[Stored data entries]

[Start of Attachment]

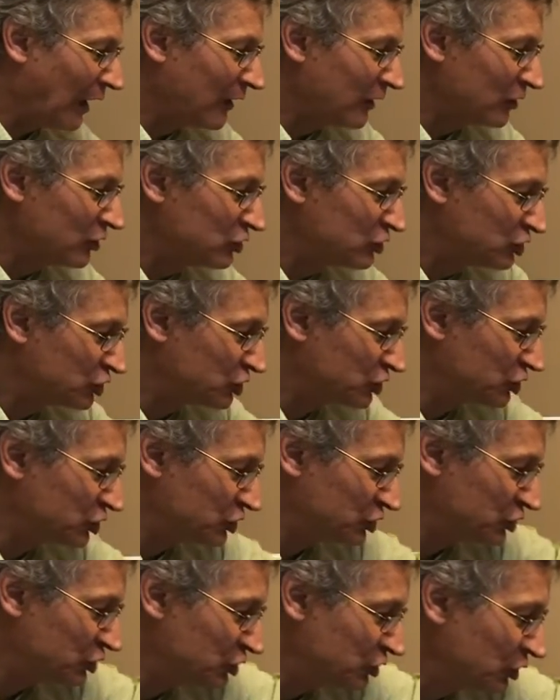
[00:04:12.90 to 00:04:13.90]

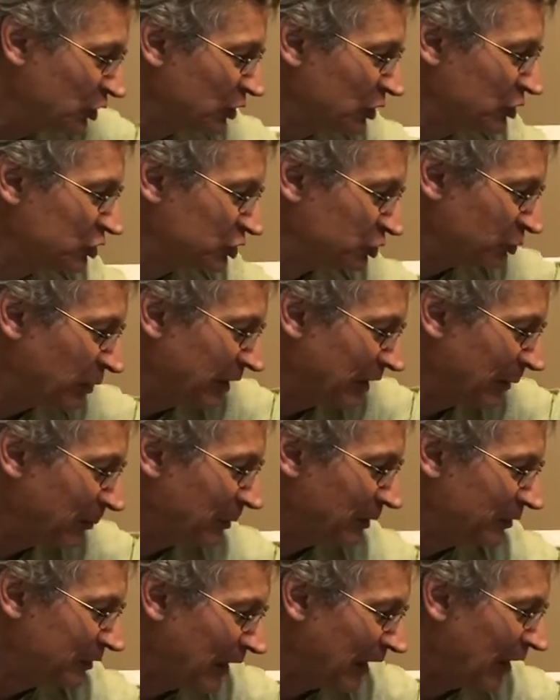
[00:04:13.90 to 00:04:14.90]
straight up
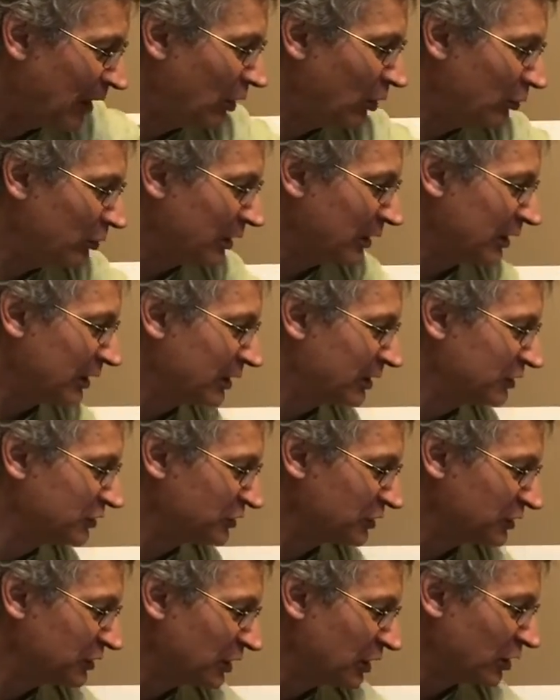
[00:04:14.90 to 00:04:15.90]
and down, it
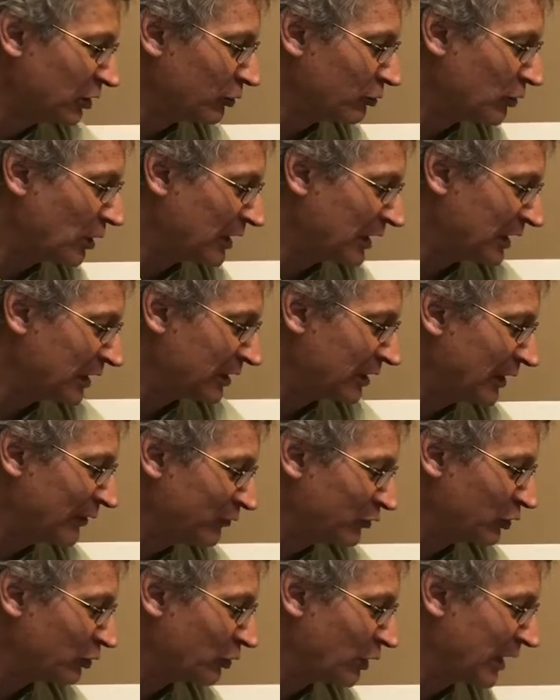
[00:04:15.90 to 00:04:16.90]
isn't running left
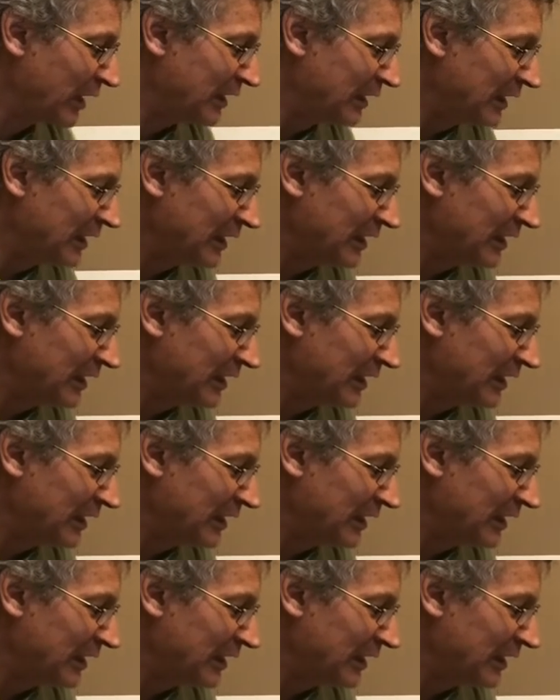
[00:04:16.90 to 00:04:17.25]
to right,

[End of Attachment]

Requirement => Above are the records; repeat them all exactly, without the pictures.

Solution to the problem =>
[00:04:12.90 to 00:04:13.90]

[00:04:13.90 to 00:04:14.90]
straight up
[00:04:14.90 to 00:04:15.90]
and down, it
[00:04:15.90 to 00:04:16.90]
isn't running left
[00:04:16.90 to 00:04:17.25]
to right,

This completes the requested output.